Print each record exactly as it appears, but drop the images.

▸ AVAILABLE RECORDS
====
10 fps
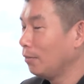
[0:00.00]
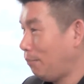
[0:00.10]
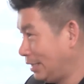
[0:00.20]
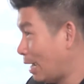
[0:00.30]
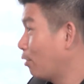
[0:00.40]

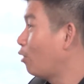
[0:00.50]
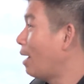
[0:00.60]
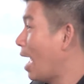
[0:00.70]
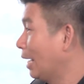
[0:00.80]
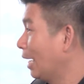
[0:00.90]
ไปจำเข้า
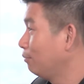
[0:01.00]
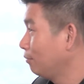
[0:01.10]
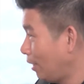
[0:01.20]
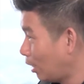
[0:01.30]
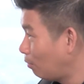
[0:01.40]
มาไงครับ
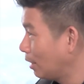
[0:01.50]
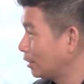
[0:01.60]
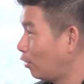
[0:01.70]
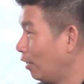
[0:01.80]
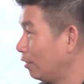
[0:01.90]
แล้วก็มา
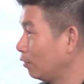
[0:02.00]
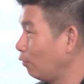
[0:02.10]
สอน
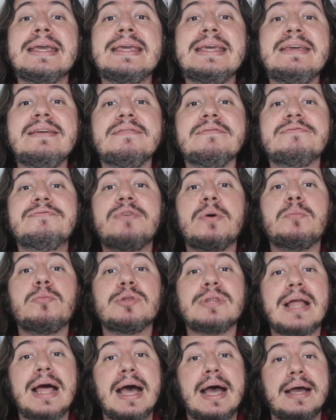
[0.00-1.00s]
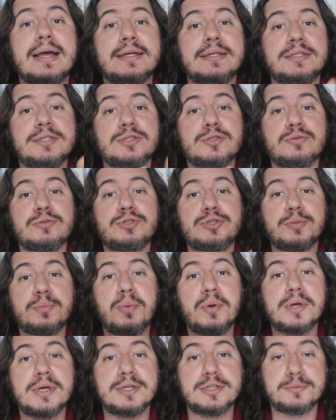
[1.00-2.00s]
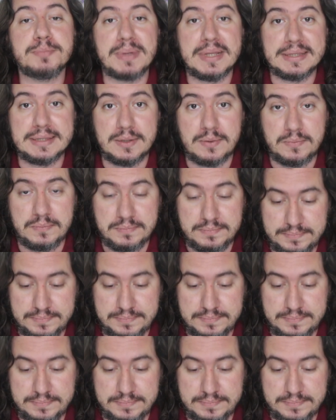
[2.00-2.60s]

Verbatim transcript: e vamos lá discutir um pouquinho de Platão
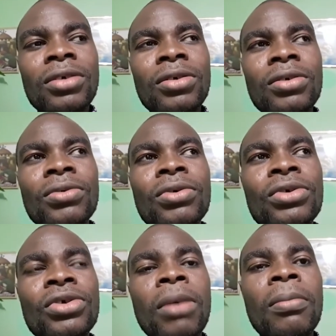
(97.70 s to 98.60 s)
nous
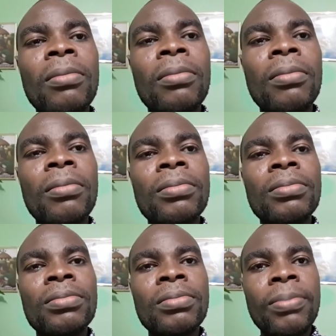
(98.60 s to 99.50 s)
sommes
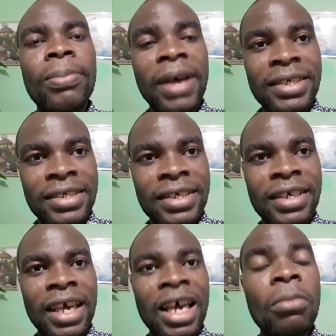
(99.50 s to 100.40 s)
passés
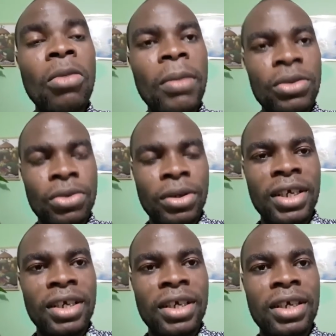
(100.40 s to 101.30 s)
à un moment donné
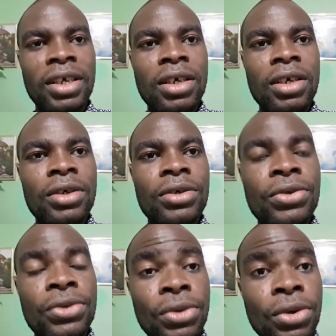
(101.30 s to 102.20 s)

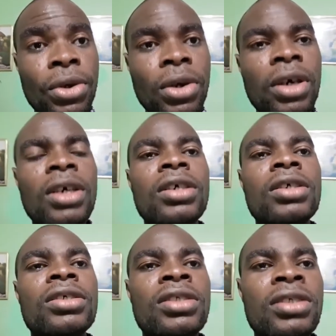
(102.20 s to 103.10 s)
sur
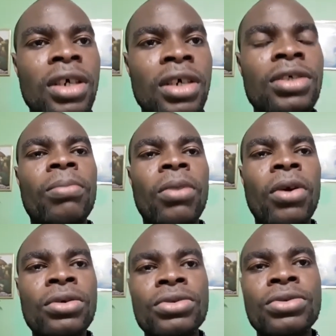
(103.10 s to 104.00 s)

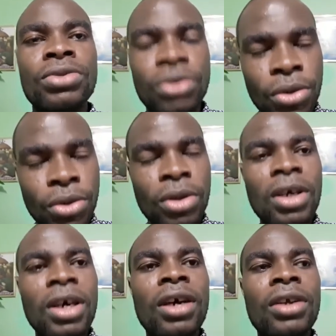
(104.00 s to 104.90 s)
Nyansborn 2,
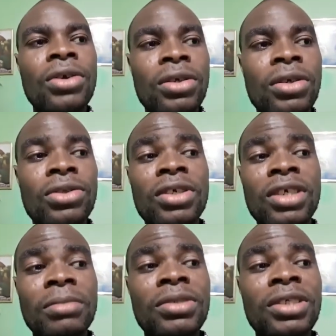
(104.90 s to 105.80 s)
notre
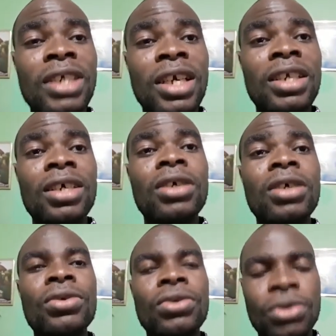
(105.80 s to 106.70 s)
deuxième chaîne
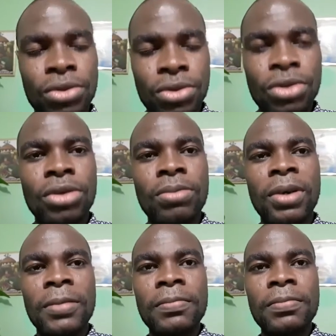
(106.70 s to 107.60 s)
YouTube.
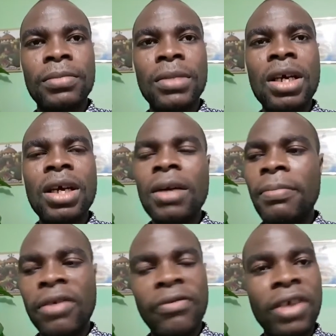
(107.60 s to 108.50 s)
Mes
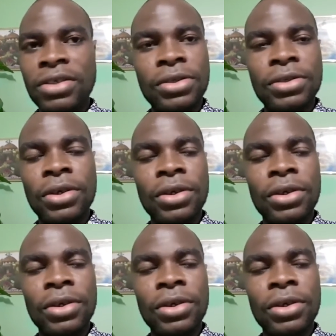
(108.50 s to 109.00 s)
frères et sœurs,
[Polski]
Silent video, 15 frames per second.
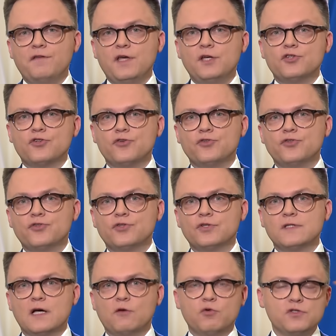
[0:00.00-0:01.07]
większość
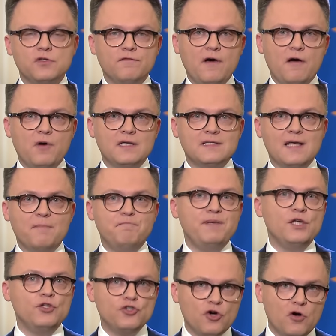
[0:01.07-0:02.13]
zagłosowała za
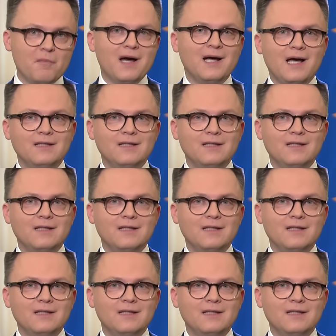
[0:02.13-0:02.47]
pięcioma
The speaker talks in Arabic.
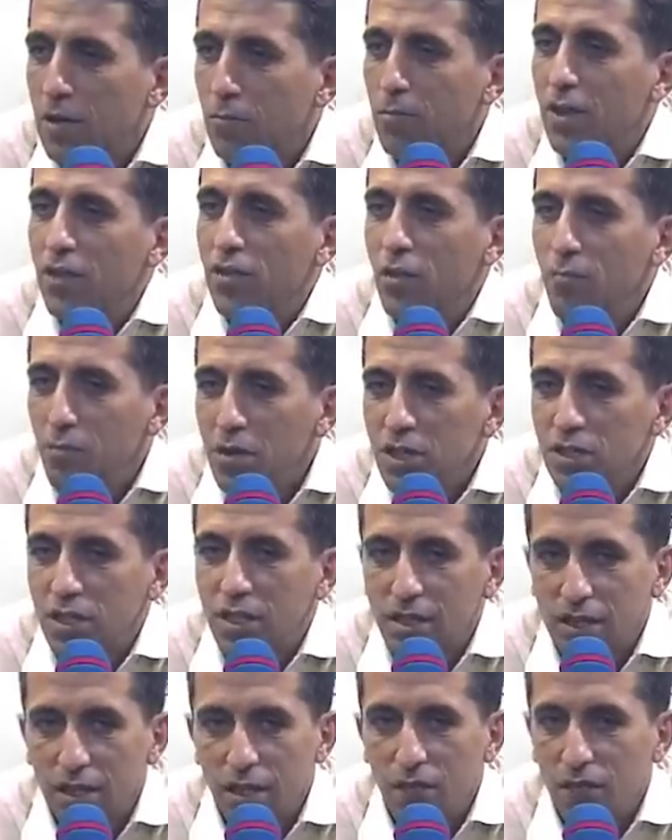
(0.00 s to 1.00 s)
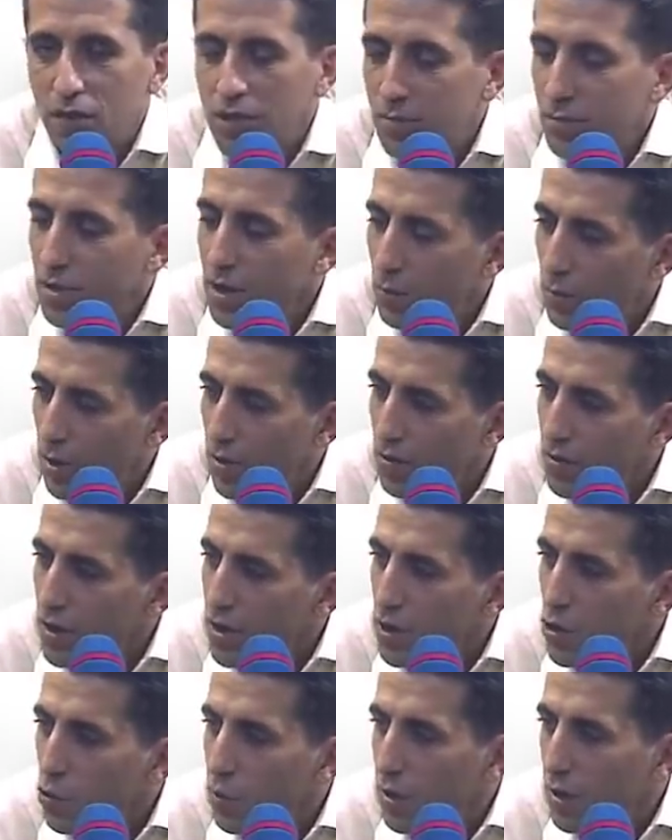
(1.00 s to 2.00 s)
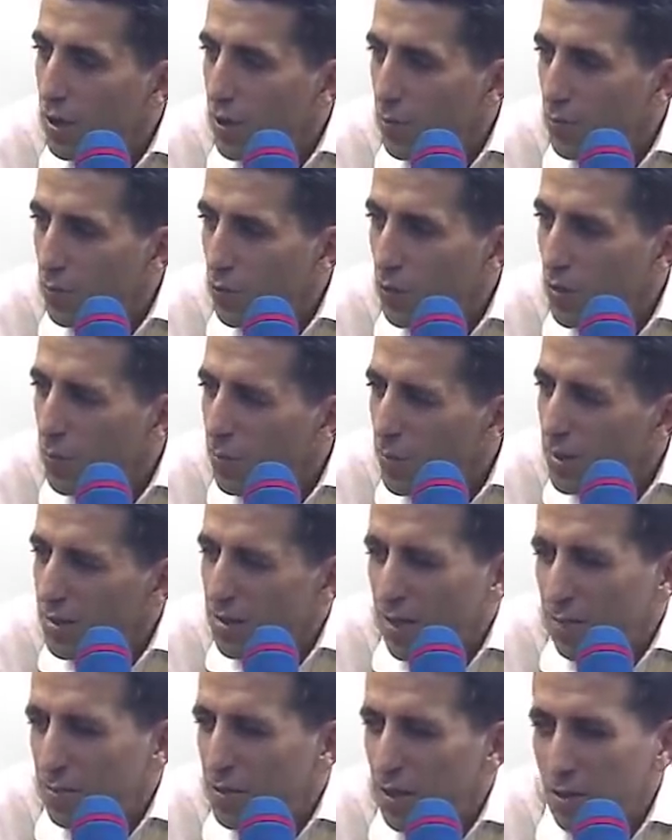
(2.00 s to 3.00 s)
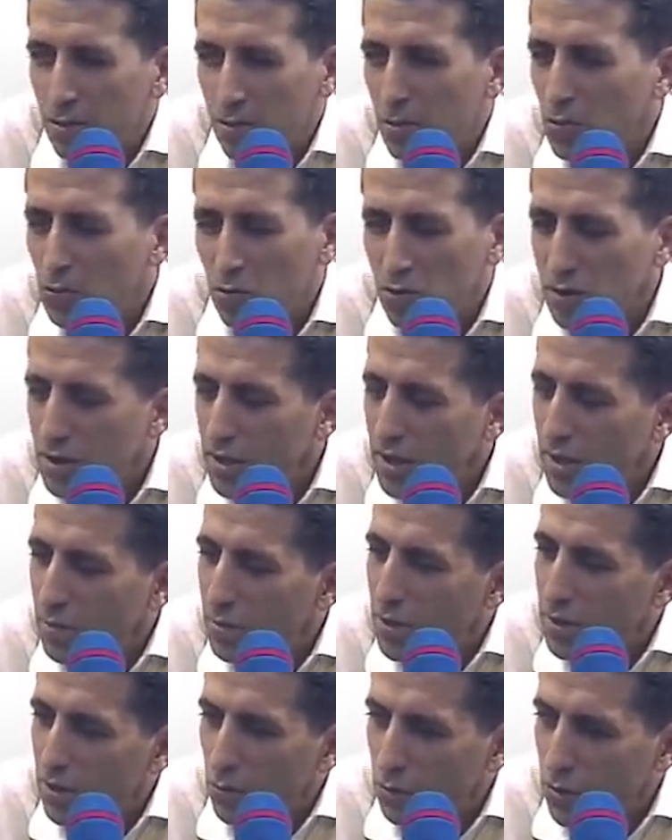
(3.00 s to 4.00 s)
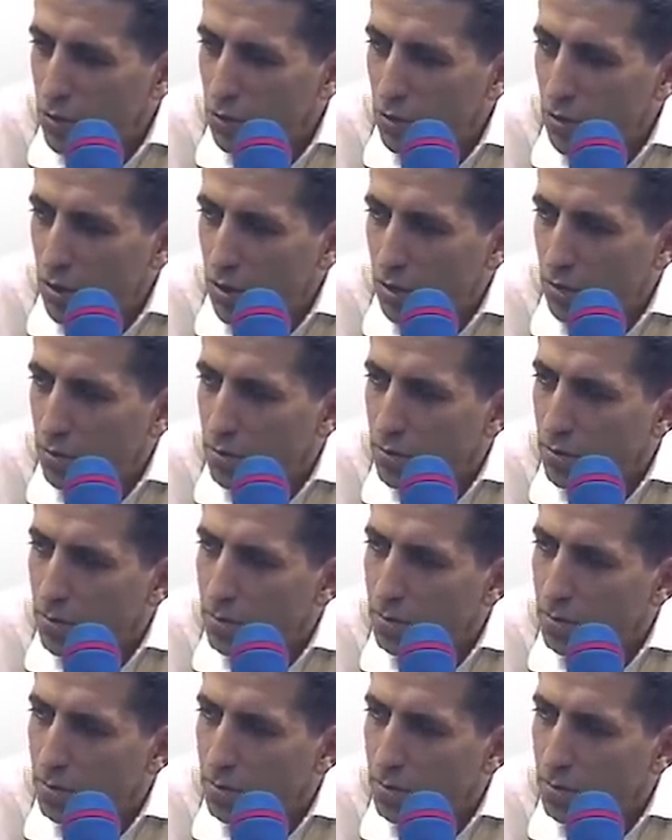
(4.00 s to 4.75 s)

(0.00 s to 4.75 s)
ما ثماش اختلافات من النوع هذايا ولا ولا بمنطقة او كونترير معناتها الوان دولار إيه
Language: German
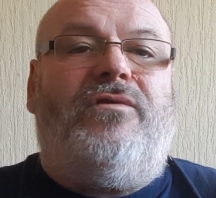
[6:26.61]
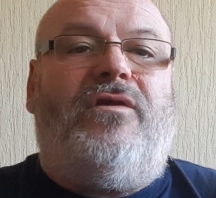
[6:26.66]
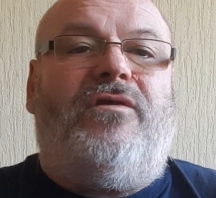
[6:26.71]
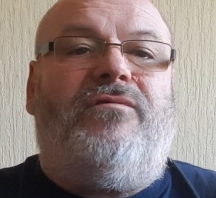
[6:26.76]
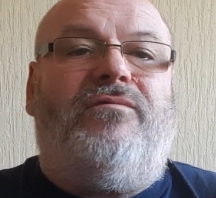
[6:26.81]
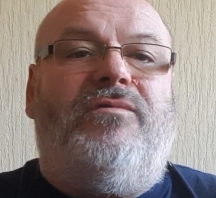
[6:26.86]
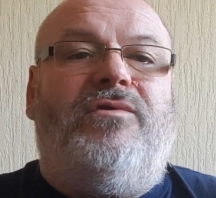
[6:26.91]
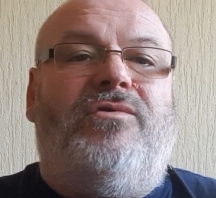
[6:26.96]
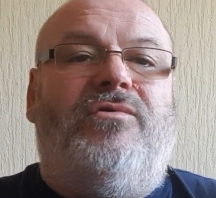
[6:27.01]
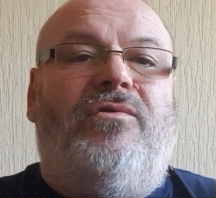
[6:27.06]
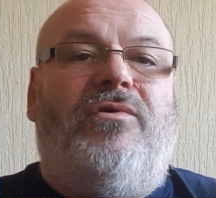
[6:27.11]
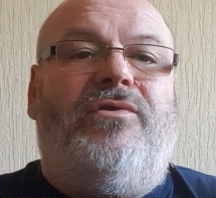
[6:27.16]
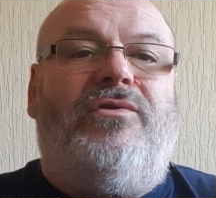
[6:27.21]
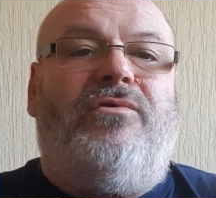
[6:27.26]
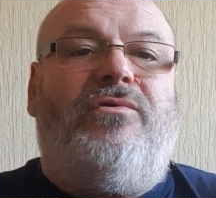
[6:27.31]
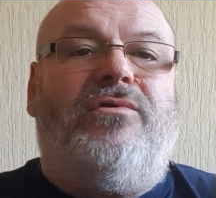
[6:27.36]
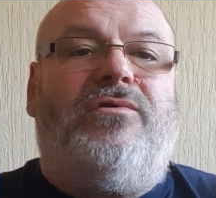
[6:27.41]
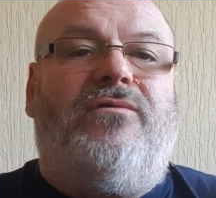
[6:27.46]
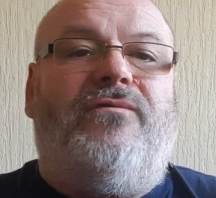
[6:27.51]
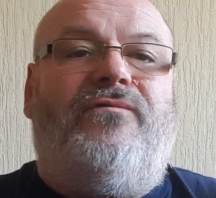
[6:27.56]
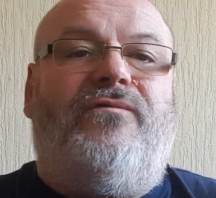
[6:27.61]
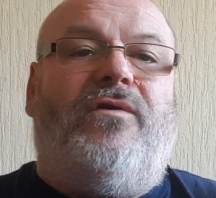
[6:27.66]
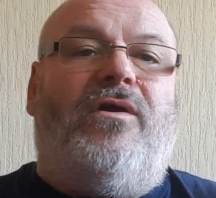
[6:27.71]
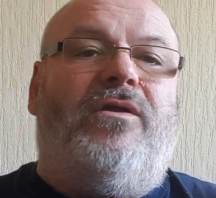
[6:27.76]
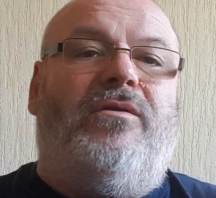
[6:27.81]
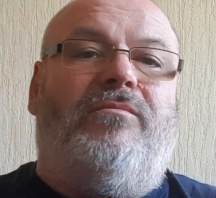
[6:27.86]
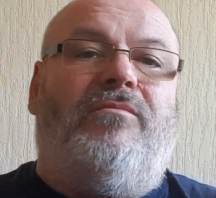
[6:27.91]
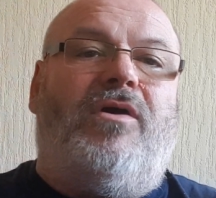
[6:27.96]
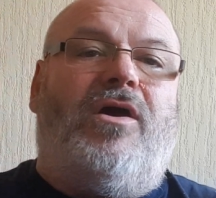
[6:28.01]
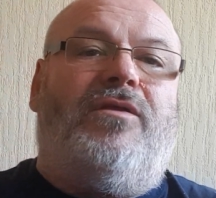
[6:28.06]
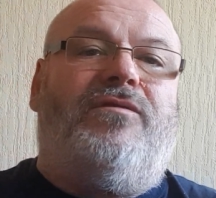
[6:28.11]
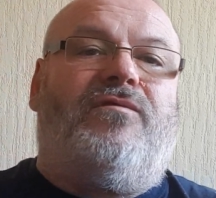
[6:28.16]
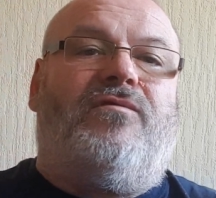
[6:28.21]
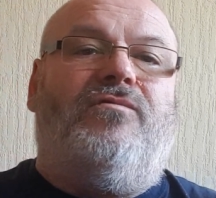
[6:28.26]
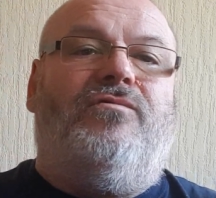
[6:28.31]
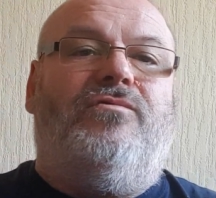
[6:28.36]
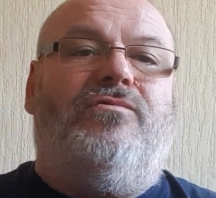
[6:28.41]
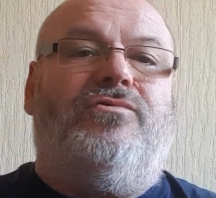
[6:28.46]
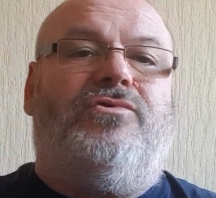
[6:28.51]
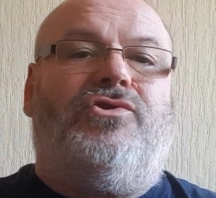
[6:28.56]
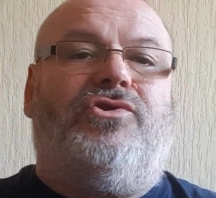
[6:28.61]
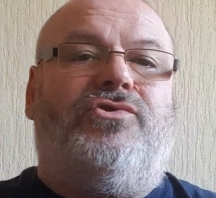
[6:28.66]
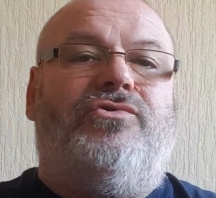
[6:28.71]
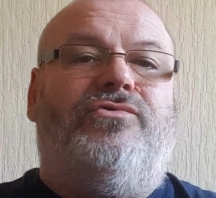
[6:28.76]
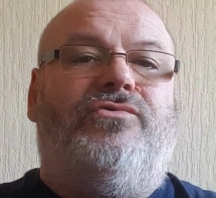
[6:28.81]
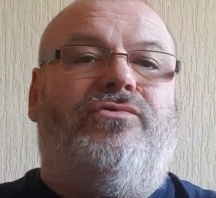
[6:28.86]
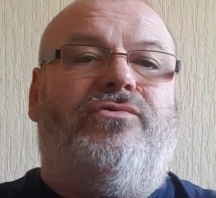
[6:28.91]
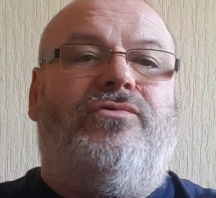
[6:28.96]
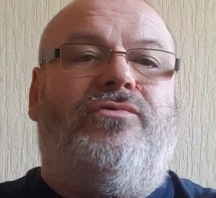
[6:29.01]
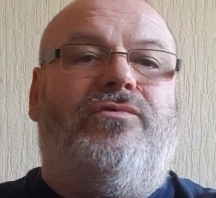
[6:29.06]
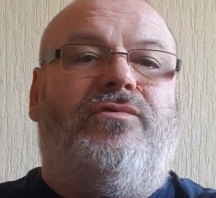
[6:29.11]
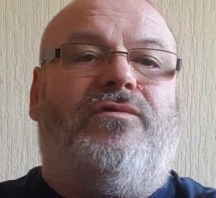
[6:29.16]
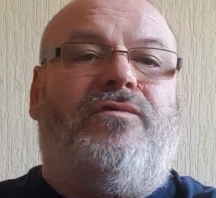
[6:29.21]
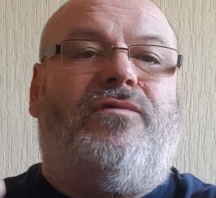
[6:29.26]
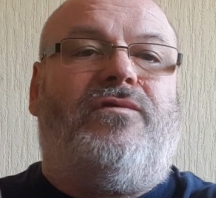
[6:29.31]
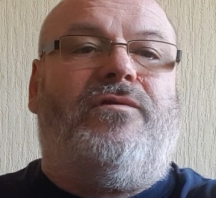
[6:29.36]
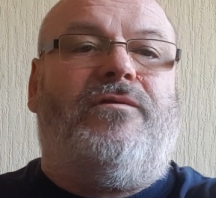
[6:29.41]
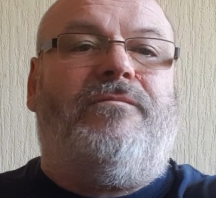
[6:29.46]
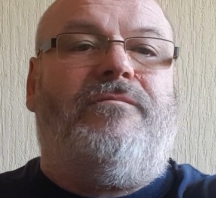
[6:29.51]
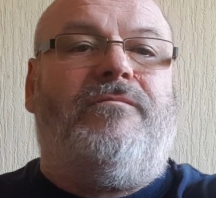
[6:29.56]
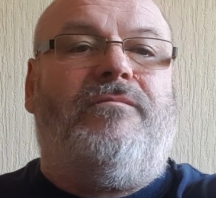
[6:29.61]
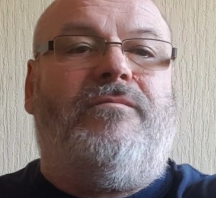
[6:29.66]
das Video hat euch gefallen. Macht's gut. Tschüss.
====
▸ FINISHED TASK
10 fps
[0:00.00]
[0:00.10]
[0:00.20]
[0:00.30]
[0:00.40]

[0:00.50]
[0:00.60]
[0:00.70]
[0:00.80]
[0:00.90]
ไปจำเข้า
[0:01.00]
[0:01.10]
[0:01.20]
[0:01.30]
[0:01.40]
มาไงครับ
[0:01.50]
[0:01.60]
[0:01.70]
[0:01.80]
[0:01.90]
แล้วก็มา
[0:02.00]
[0:02.10]
สอน
[0.00-1.00s]
[1.00-2.00s]
[2.00-2.60s]

Verbatim transcript: e vamos lá discutir um pouquinho de Platão
(97.70 s to 98.60 s)
nous
(98.60 s to 99.50 s)
sommes
(99.50 s to 100.40 s)
passés
(100.40 s to 101.30 s)
à un moment donné
(101.30 s to 102.20 s)

(102.20 s to 103.10 s)
sur
(103.10 s to 104.00 s)

(104.00 s to 104.90 s)
Nyansborn 2,
(104.90 s to 105.80 s)
notre
(105.80 s to 106.70 s)
deuxième chaîne
(106.70 s to 107.60 s)
YouTube.
(107.60 s to 108.50 s)
Mes
(108.50 s to 109.00 s)
frères et sœurs,
[Polski]
Silent video, 15 frames per second.
[0:00.00-0:01.07]
większość
[0:01.07-0:02.13]
zagłosowała za
[0:02.13-0:02.47]
pięcioma
The speaker talks in Arabic.
(0.00 s to 1.00 s)
(1.00 s to 2.00 s)
(2.00 s to 3.00 s)
(3.00 s to 4.00 s)
(4.00 s to 4.75 s)

(0.00 s to 4.75 s)
ما ثماش اختلافات من النوع هذايا ولا ولا بمنطقة او كونترير معناتها الوان دولار إيه
Language: German
[6:26.61]
[6:26.66]
[6:26.71]
[6:26.76]
[6:26.81]
[6:26.86]
[6:26.91]
[6:26.96]
[6:27.01]
[6:27.06]
[6:27.11]
[6:27.16]
[6:27.21]
[6:27.26]
[6:27.31]
[6:27.36]
[6:27.41]
[6:27.46]
[6:27.51]
[6:27.56]
[6:27.61]
[6:27.66]
[6:27.71]
[6:27.76]
[6:27.81]
[6:27.86]
[6:27.91]
[6:27.96]
[6:28.01]
[6:28.06]
[6:28.11]
[6:28.16]
[6:28.21]
[6:28.26]
[6:28.31]
[6:28.36]
[6:28.41]
[6:28.46]
[6:28.51]
[6:28.56]
[6:28.61]
[6:28.66]
[6:28.71]
[6:28.76]
[6:28.81]
[6:28.86]
[6:28.91]
[6:28.96]
[6:29.01]
[6:29.06]
[6:29.11]
[6:29.16]
[6:29.21]
[6:29.26]
[6:29.31]
[6:29.36]
[6:29.41]
[6:29.46]
[6:29.51]
[6:29.56]
[6:29.61]
[6:29.66]
das Video hat euch gefallen. Macht's gut. Tschüss.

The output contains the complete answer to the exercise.